- Church: Episcopal Church
- Diocese: Easton
- Elected: September 28, 2002
- In office: 2003–2014
- Predecessor: Martin G. Townsend
- Successor: Santosh Marray

Orders
- Ordination: 1972
- Consecration: January 25, 2003 by Robert W. Ihloff

Personal details
- Born: 1946 (age 79–80) New York City, New York, United States
- Denomination: Anglican

= James J. Shand =

American bishop

James Joseph Shand (born 1946) is an American prelate of the Episcopal Church who served as the tenth Bishop of Easton from 2003 till 2014.

==Biography==
Shand was born in 1946 in New York City, and grew up in Plainfield, New Jersey. He studied at the now closed Canaan College in Canaan, New Hampshire and graduated with a Bachelor of Arts in 1969. He then studied at the Philadelphia Divinity School where he earned his Master of Divinity in 1972. In 2003, he also received an honorary Doctor of Divinity from Virginia Theological Seminary.

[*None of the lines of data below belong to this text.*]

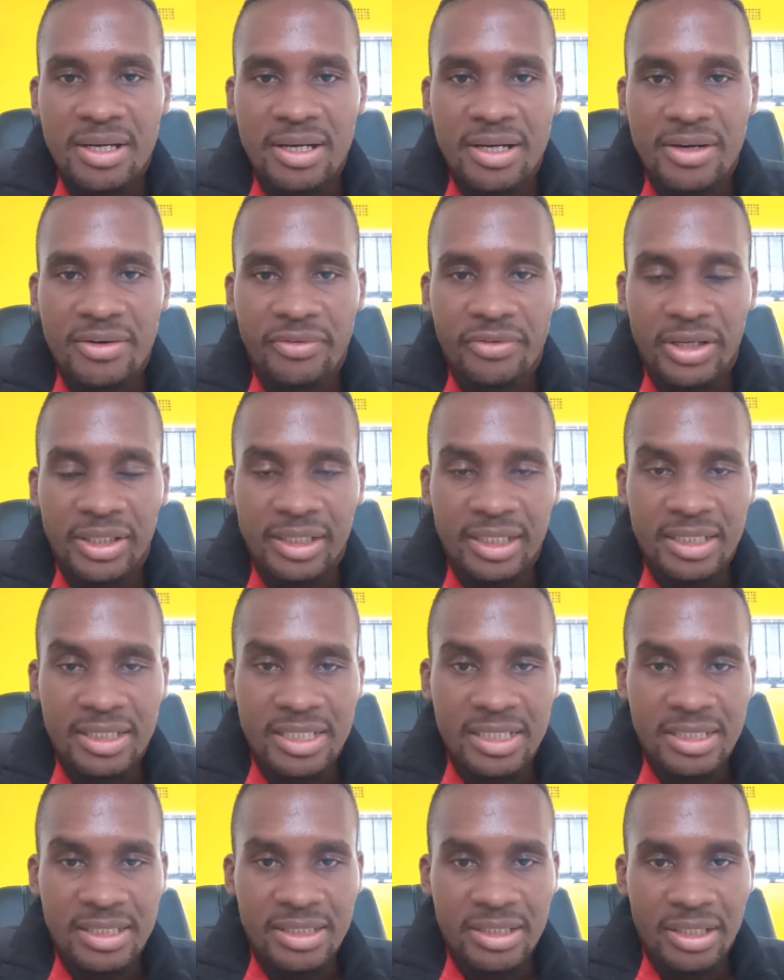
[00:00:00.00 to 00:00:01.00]
file that
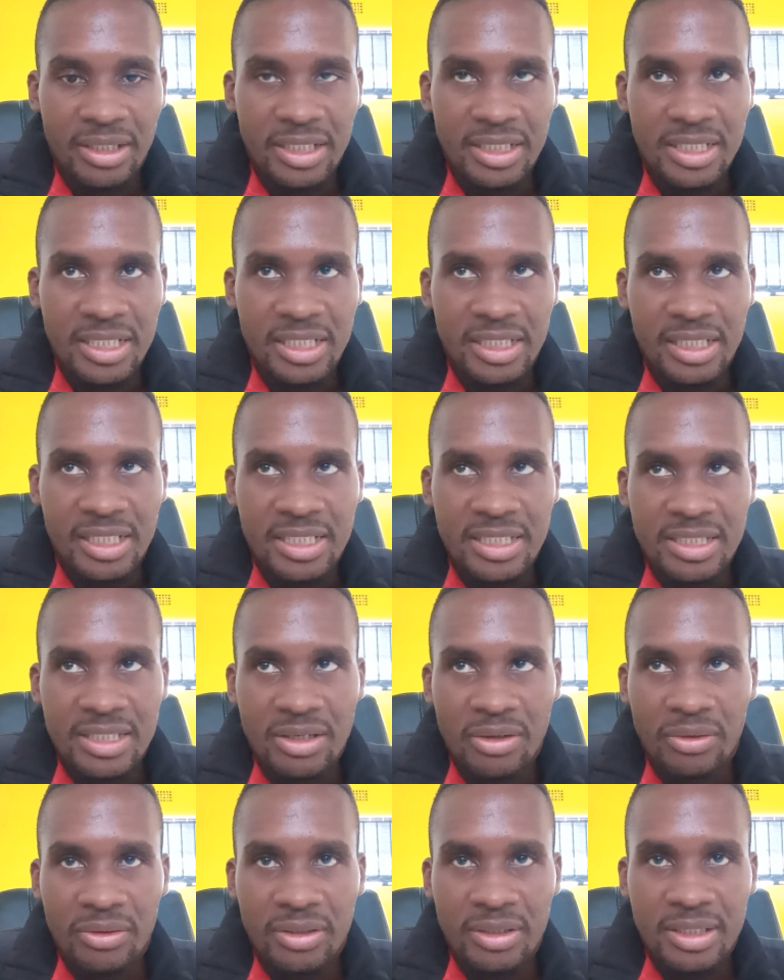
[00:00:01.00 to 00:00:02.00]
is reading
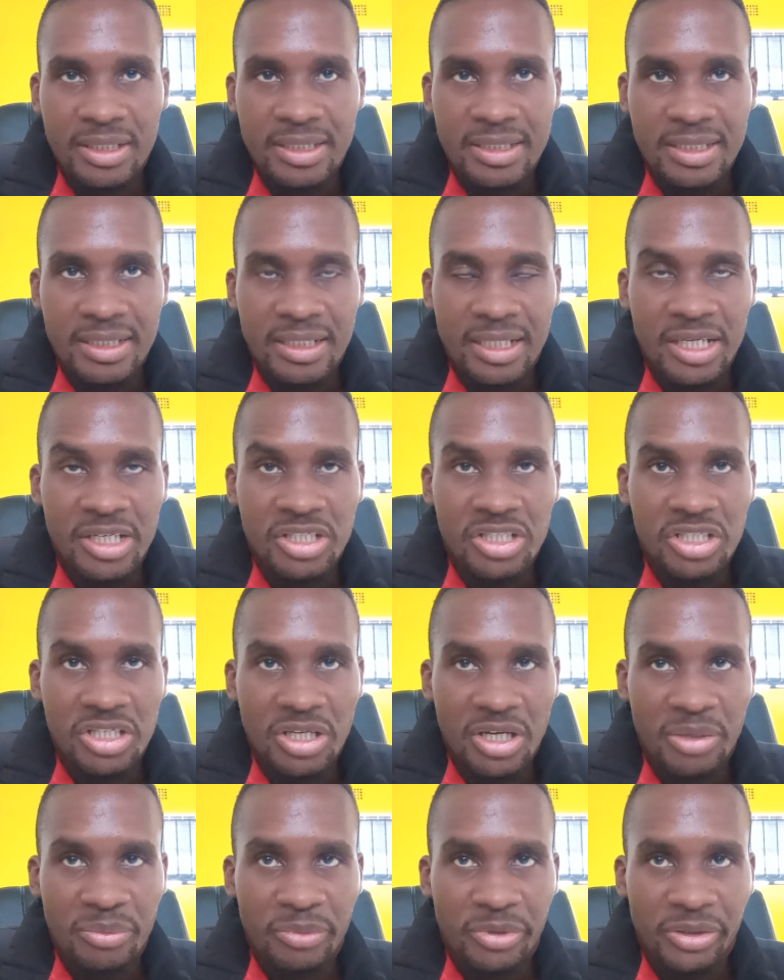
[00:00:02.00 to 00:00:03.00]
it's in
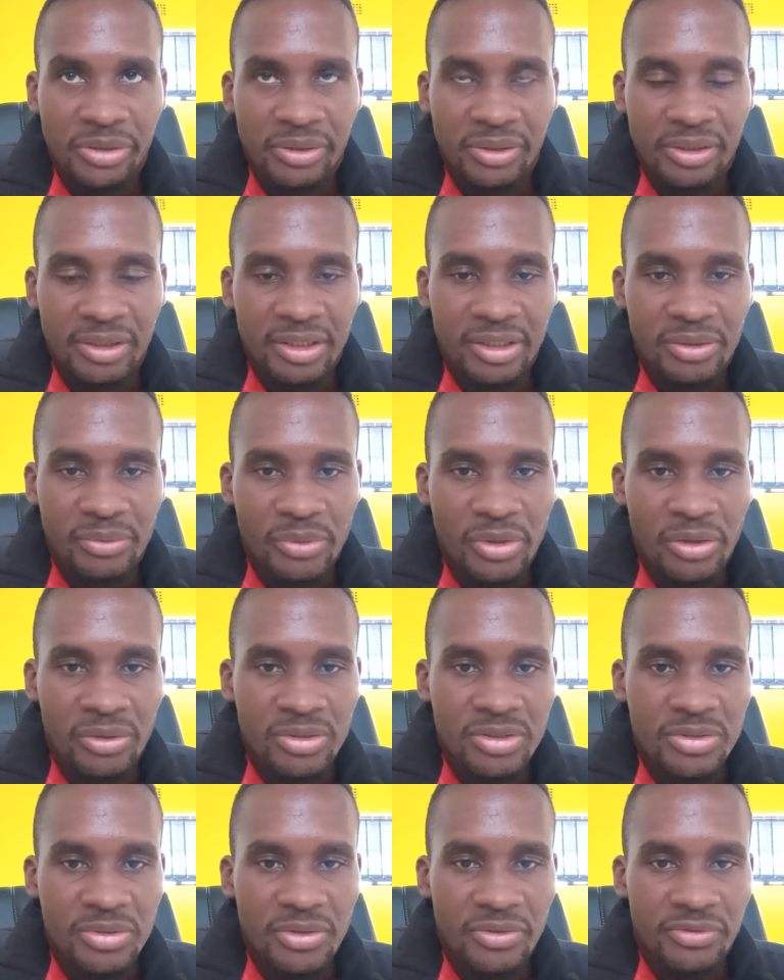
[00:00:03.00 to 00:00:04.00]
HTML. And we
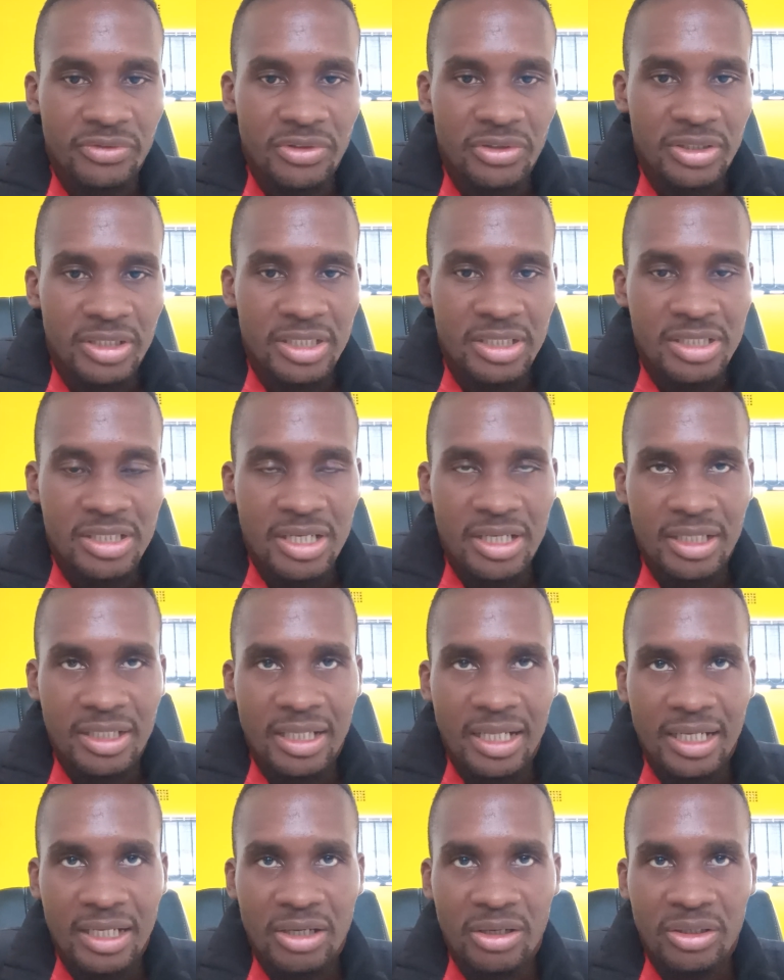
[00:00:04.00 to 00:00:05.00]
also have got the tag
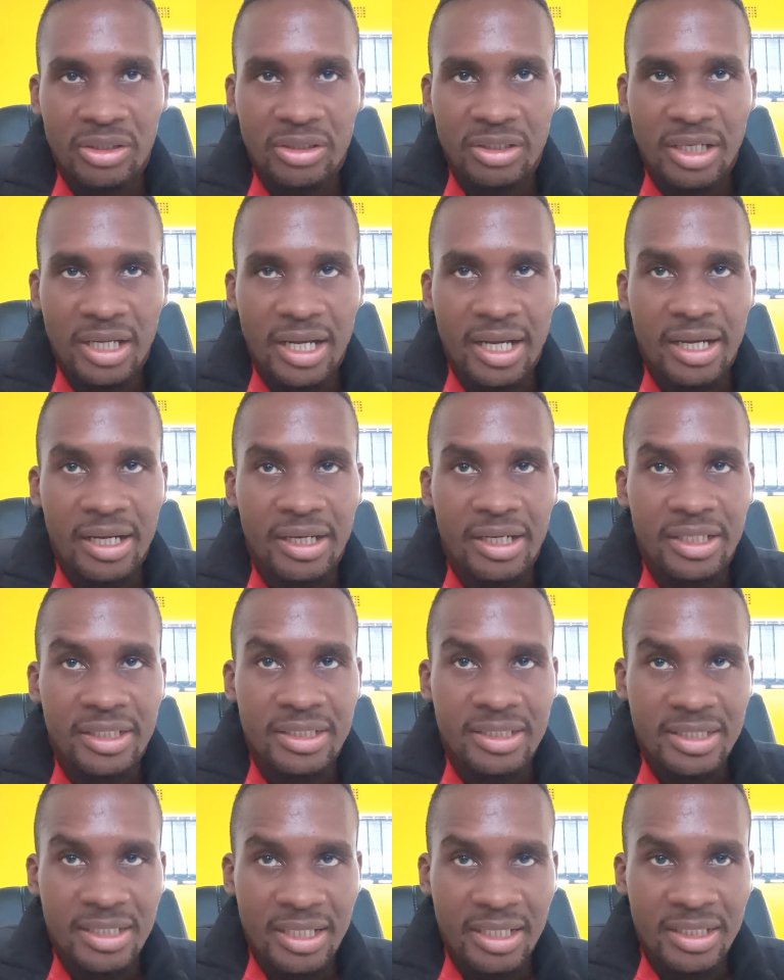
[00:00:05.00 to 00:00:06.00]
like a head
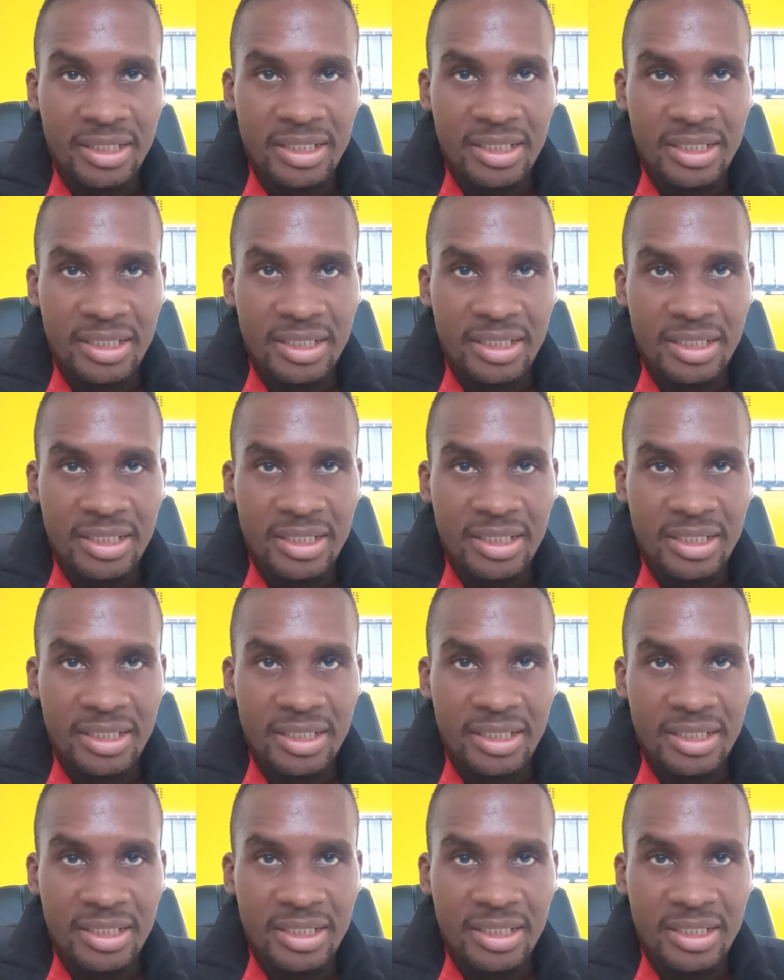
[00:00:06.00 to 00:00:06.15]
tag,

In 2009, he also became chairman of the Board of Trustees of the Virginia Theological Seminary.

Shand was ordained deacon and priest in 1972. He then served as assistant at Grace Church in Merchantville, New Jersey and in 1975 he became rector of St Mary Anne's Church in North East, Maryland. Between 1989 and 2003 he was rector of Christ Church in Stevensville, Maryland.

He was elected Bishop of Easton on September 28, 2002, and was consecrated on January 25, 2003, by Bishop Robert W. Ihloff of Maryland at the Hyatt Regency Chesapeake Bay in Cambridge, Maryland. On November 19, 2013, Shand announced his intention to retire July 1, 2014.